U.S – A recent article in the Journal of Food Protection has shed light on crucial food safety gaps and requirements identified by academic, industry, and regulatory stakeholders in the controlled environment agriculture (CEA) sector.

The insights were gathered during the Strategizing to Advance Future Extension and Research (S.A.F.E.R.) CEA conference held in April 2023 at Ohio State University’s Ohio CEA Research Center.

Key themes emphasized by stakeholders include supply chain control, preventive measures for foodborne pathogen contamination, research, training, education, and fostering collaboration and partnerships within the CEA sector.

One prominent recommendation is the necessity for tailored risk assessments specific to crops, cultivars, and CEA systems, taking into account intrinsic and extrinsic factors like pH, nutrients, temperature, humidity, and lighting systems.

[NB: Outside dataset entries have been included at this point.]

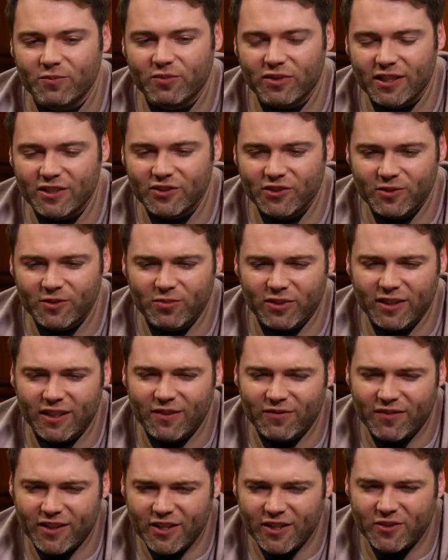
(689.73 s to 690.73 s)
pleasure
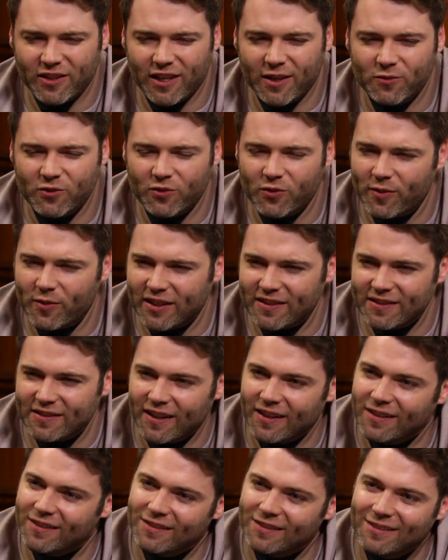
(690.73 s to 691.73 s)
playing video games with my
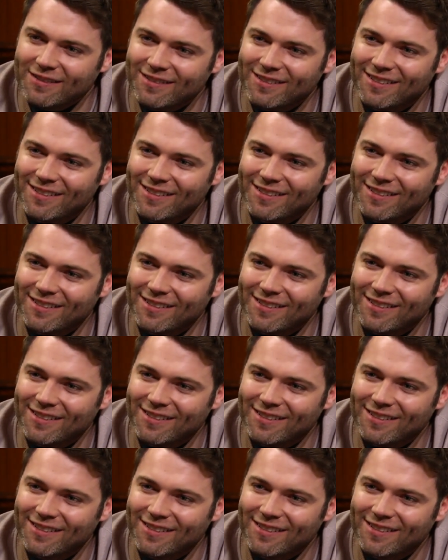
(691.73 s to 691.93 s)
son.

Understanding the diversity of the CEA industry was underscored as essential, requiring further research and funding.

The identified stakeholders have pinpointed crucial areas in controlled environment agriculture (CEA) that demand focused attention and dedicated research efforts.

These include, firstly, the development and evaluation of seed treatment protocols to mitigate pathogenic contamination.

Additionally, there is a need for comprehensive investigations into the factors influencing the shelf life and microbial quality of soilless substrates.

Effective cleaning and sanitation practices for food contact surfaces, minimizing disruption to plant growth and crop yield, emerge as another critical focus area.

The exploration of alternative pathogen inactivation methods, such as hot water, steam, ultraviolet-C (UV-C), ozone, and radiation, is also deemed essential.

Furthermore, implementing control and hazard mitigation strategies in the soilless substrate supply chain is identified as a priority.

The stakeholders highlight the significance of identifying key food safety risk factors in water and microbial ecosystems within CEA.

Education and outreach programs are proposed to raise awareness among various stakeholders, including educators, the workforce, regulators, and campaigns targeting youth, funding agencies, and academia.

Lastly, there is a call for workforce development initiatives, incorporating the creation of standard operating procedures (SOPs) and training programs for extension agents, ensuring a well-prepared workforce in the field of controlled environment agriculture.

Collaboration across stakeholder groups was emphasized as crucial for enhancing CEA food safety. The stakeholders stressed the importance of joint efforts in addressing these gaps and advancing research, education, and outreach in the rapidly evolving CEA sector.